__EXERCISE__: After locating the line with "(1649.64 s to 1650.64 s)", set down that line and all the lines that follow it, unchanged, to the end of the records; omit the pictures.

__RECORD EXTRACTS__:
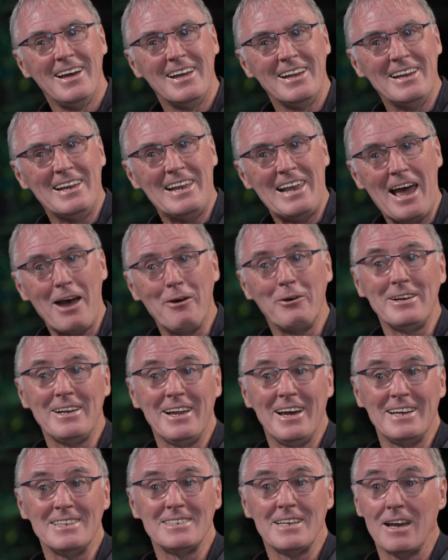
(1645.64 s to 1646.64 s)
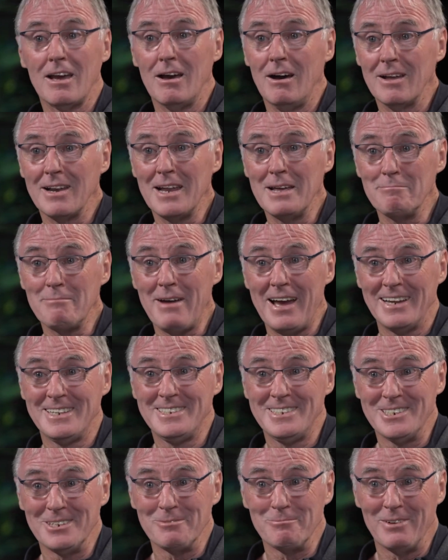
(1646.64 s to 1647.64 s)
nowadays, I can't
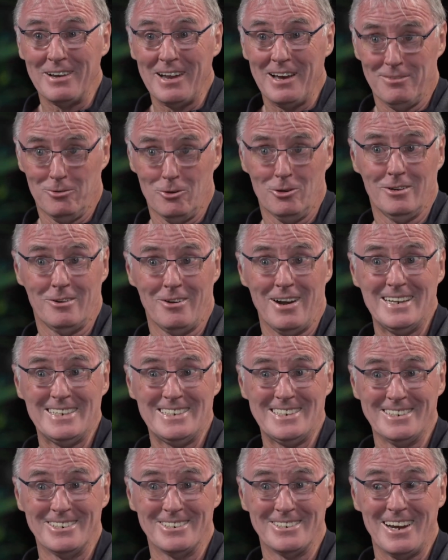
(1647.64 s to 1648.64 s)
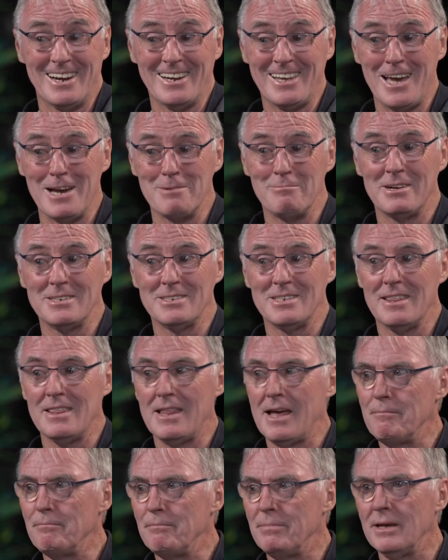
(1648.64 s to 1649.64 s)
imagine, and I've got grandchildren, I can't imagine
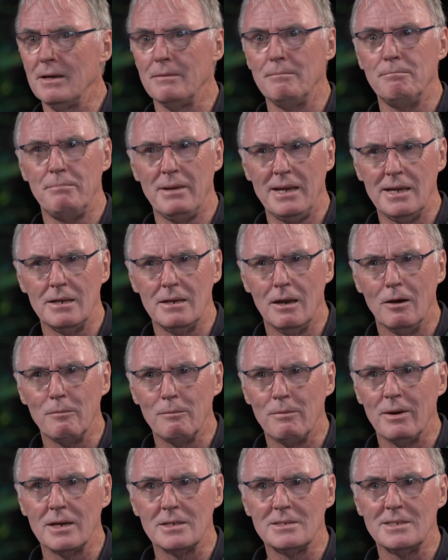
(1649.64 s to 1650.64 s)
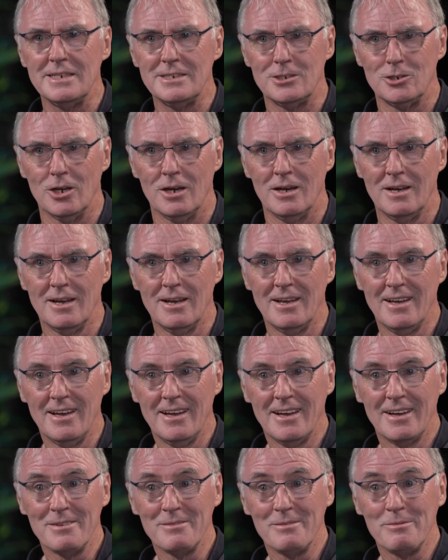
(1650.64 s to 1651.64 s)
them being beaten up by a teacher.
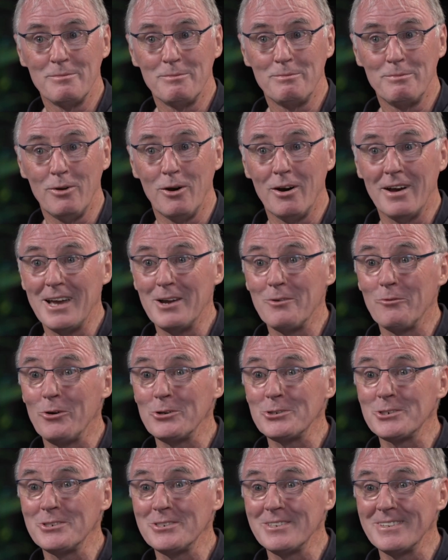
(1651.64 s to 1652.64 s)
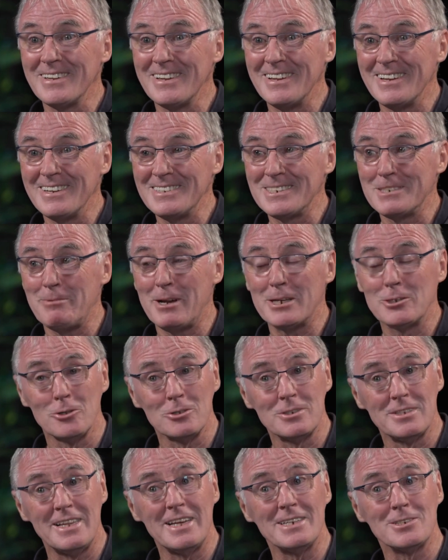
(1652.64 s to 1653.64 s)
But it wasn't special
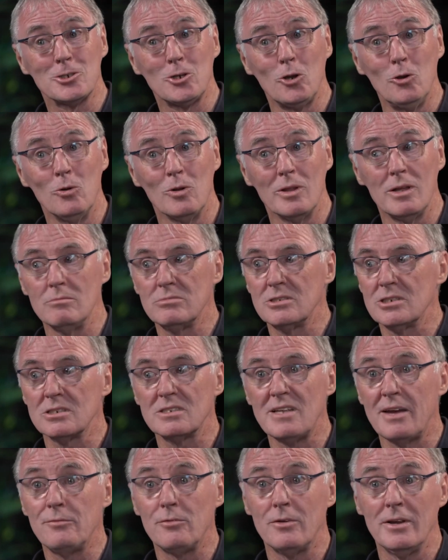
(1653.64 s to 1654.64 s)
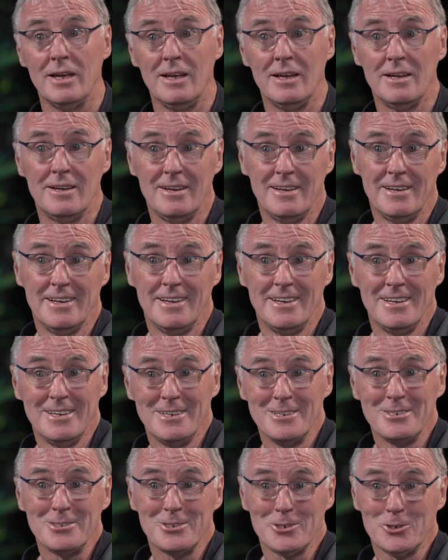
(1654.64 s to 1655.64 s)
to that school, it was just every
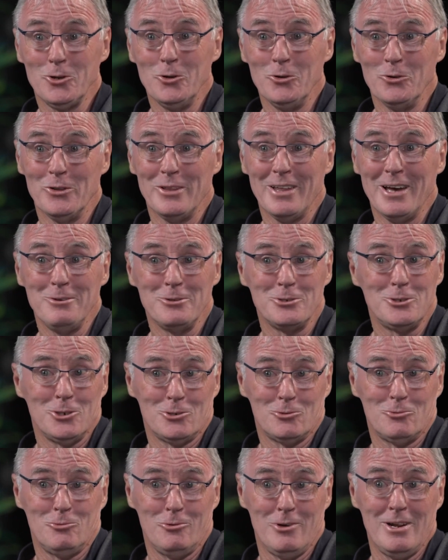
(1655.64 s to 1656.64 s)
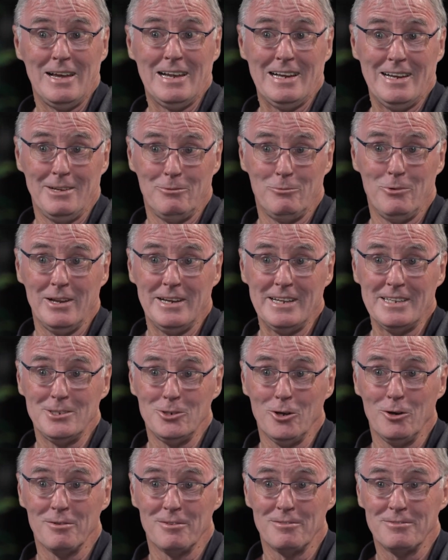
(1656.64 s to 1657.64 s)
school. They were just really, really
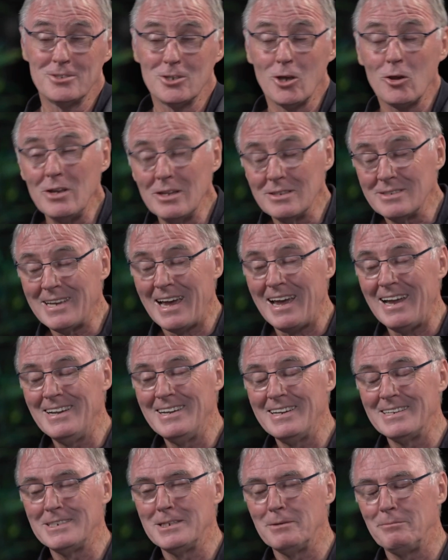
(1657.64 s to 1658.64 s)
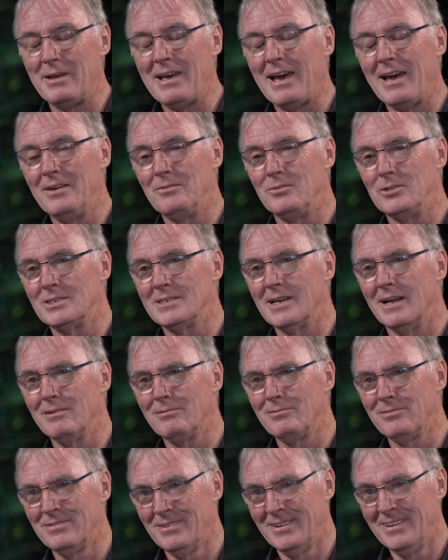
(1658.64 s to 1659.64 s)
tough. So you tended to behave
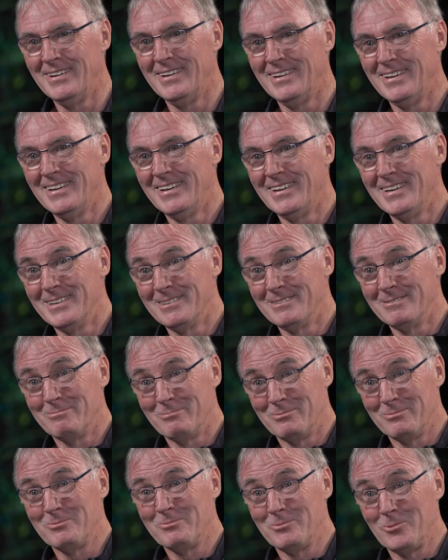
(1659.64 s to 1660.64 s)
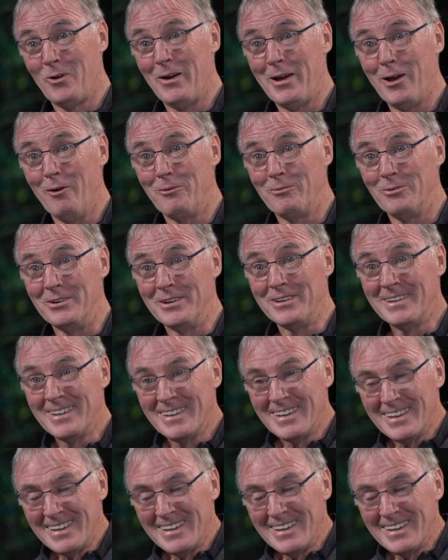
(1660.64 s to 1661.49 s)
yourself quite often.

__EXPECTED ANSWER__:
(1649.64 s to 1650.64 s)
(1650.64 s to 1651.64 s)
them being beaten up by a teacher.
(1651.64 s to 1652.64 s)
(1652.64 s to 1653.64 s)
But it wasn't special
(1653.64 s to 1654.64 s)
(1654.64 s to 1655.64 s)
to that school, it was just every
(1655.64 s to 1656.64 s)
(1656.64 s to 1657.64 s)
school. They were just really, really
(1657.64 s to 1658.64 s)
(1658.64 s to 1659.64 s)
tough. So you tended to behave
(1659.64 s to 1660.64 s)
(1660.64 s to 1661.49 s)
yourself quite often.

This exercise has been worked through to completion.